4. Mention GPU acceleration in features.rst
Change-Id: Id63202ff090e23bbb211d2ee458559fb8046281d
diff --git a/docs/source/features.rst b/docs/source/features.rst
index 634be9d..956eb00 100644
--- a/docs/source/features.rst
+++ b/docs/source/features.rst
@@ -46,10 +46,11 @@
computational cost in all of these methods is the solution of a
linear system. To this end Ceres ships with a variety of linear
solvers - dense QR and dense Cholesky factorization (using
- `Eigen`_ or `LAPACK`_) for dense problems, sparse Cholesky
- factorization (`SuiteSparse`_, `CXSparse`_ or `Eigen`_) for large
- sparse problems, custom Schur complement based dense, sparse, and
- iterative linear solvers for `bundle adjustment`_ problems.

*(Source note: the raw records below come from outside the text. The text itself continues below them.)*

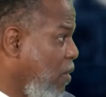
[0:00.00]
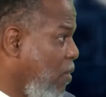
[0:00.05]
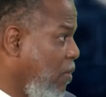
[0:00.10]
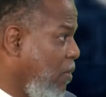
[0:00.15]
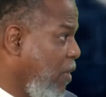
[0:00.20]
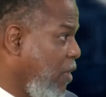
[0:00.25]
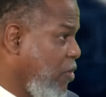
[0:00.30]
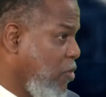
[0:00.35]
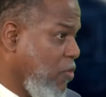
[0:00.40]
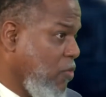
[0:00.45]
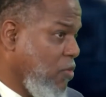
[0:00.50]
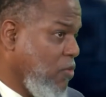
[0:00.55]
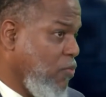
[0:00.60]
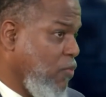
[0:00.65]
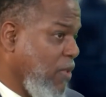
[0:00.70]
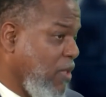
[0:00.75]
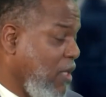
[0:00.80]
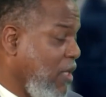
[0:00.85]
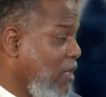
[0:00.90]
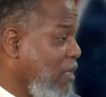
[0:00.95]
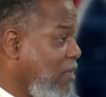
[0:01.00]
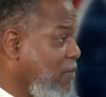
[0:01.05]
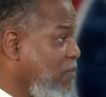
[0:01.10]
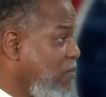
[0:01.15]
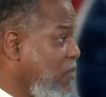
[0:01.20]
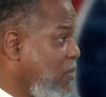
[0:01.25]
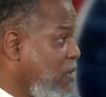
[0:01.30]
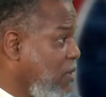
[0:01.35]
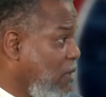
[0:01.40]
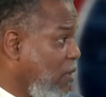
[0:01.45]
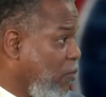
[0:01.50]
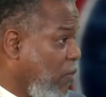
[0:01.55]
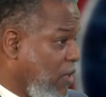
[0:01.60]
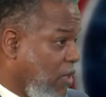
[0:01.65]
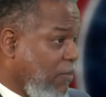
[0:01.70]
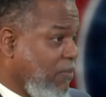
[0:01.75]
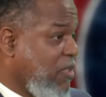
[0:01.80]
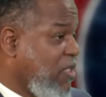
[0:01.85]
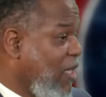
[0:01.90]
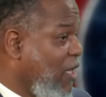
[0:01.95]
issues within them, with
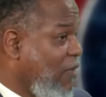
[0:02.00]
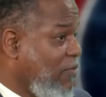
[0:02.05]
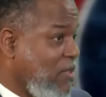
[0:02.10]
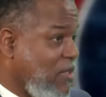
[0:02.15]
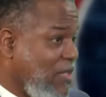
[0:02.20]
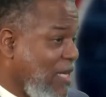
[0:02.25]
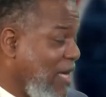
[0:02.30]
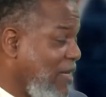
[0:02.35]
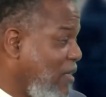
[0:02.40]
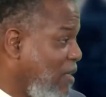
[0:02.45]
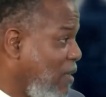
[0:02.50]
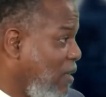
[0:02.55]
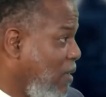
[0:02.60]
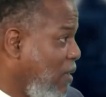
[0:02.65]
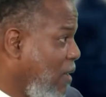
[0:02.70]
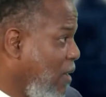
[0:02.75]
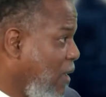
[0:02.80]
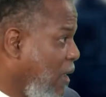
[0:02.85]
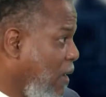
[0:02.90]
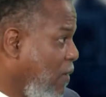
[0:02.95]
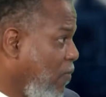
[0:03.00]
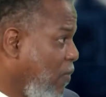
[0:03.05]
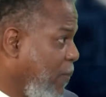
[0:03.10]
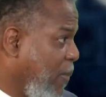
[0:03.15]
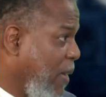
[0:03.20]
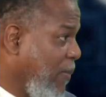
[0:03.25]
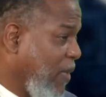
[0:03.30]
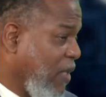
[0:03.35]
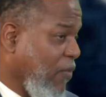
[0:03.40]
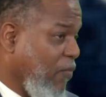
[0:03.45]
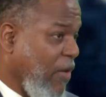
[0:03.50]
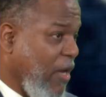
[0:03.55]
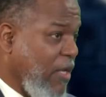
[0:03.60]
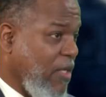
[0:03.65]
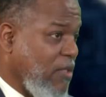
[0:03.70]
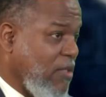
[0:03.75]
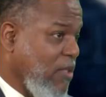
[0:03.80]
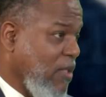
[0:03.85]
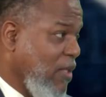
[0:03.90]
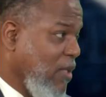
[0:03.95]
themselves inside the Republican
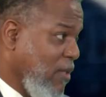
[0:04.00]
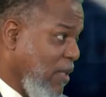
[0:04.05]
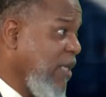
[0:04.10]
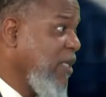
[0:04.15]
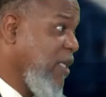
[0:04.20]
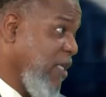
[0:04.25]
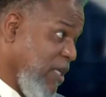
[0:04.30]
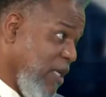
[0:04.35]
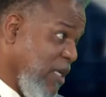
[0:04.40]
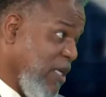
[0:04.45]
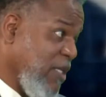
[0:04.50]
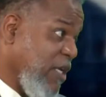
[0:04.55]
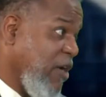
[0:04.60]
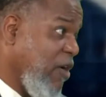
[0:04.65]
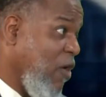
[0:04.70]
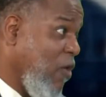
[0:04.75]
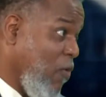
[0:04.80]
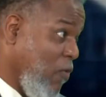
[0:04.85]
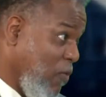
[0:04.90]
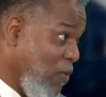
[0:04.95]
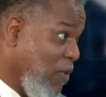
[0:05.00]
ranks. They tend to eat their own.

+ `Eigen`_, `LAPACK`_ or `CUDA`_) for dense problems, sparse
+ Cholesky factorization (`SuiteSparse`_, `Apple's Accelerate`_,
+ `CXSparse`_ `Eigen`_) for large sparse problems, custom Schur
+ complement based dense, sparse, and iterative linear solvers for
+ `bundle adjustment`_ problems.
- **Line Search Solvers** - When the problem size is so large that
storing and factoring the Jacobian is not feasible or a low
@@ -62,6 +63,9 @@
modern C++ threads based multithreading of the Jacobian evaluation
and the linear solvers.
+* **GPU Acceleration** If your system supports `CUDA`_ then Ceres
+ Solver can use the Nvidia GPU on your system to speed up the solver.
+
* **Solution Quality** Ceres is the `best performing`_ solver on the NIST
problem set used by Mondragon and Borchers for benchmarking
non-linear least squares solvers.
@@ -89,3 +93,5 @@
.. _CXSparse: https://www.cise.ufl.edu/research/sparse/CXSparse/
.. _automatic: http://en.wikipedia.org/wiki/Automatic_differentiation
.. _numeric: http://en.wikipedia.org/wiki/Numerical_differentiation
+.. _CUDA : https://developer.nvidia.com/cuda-toolkit
+.. _Apple's Accelerate: https://developer.apple.com/documentation/accelerate/sparse_solvers
diff --git a/docs/source/installation.rst b/docs/source/installation.rst
index a924d95..3591901 100644
--- a/docs/source/installation.rst
+++ b/docs/source/installation.rst
@@ -104,6 +104,11 @@
``SuiteSparse``, and optionally used by Ceres directly for some
operations.
+ TODO::
+
+ 1. Add a more detailed note about Intel MKL.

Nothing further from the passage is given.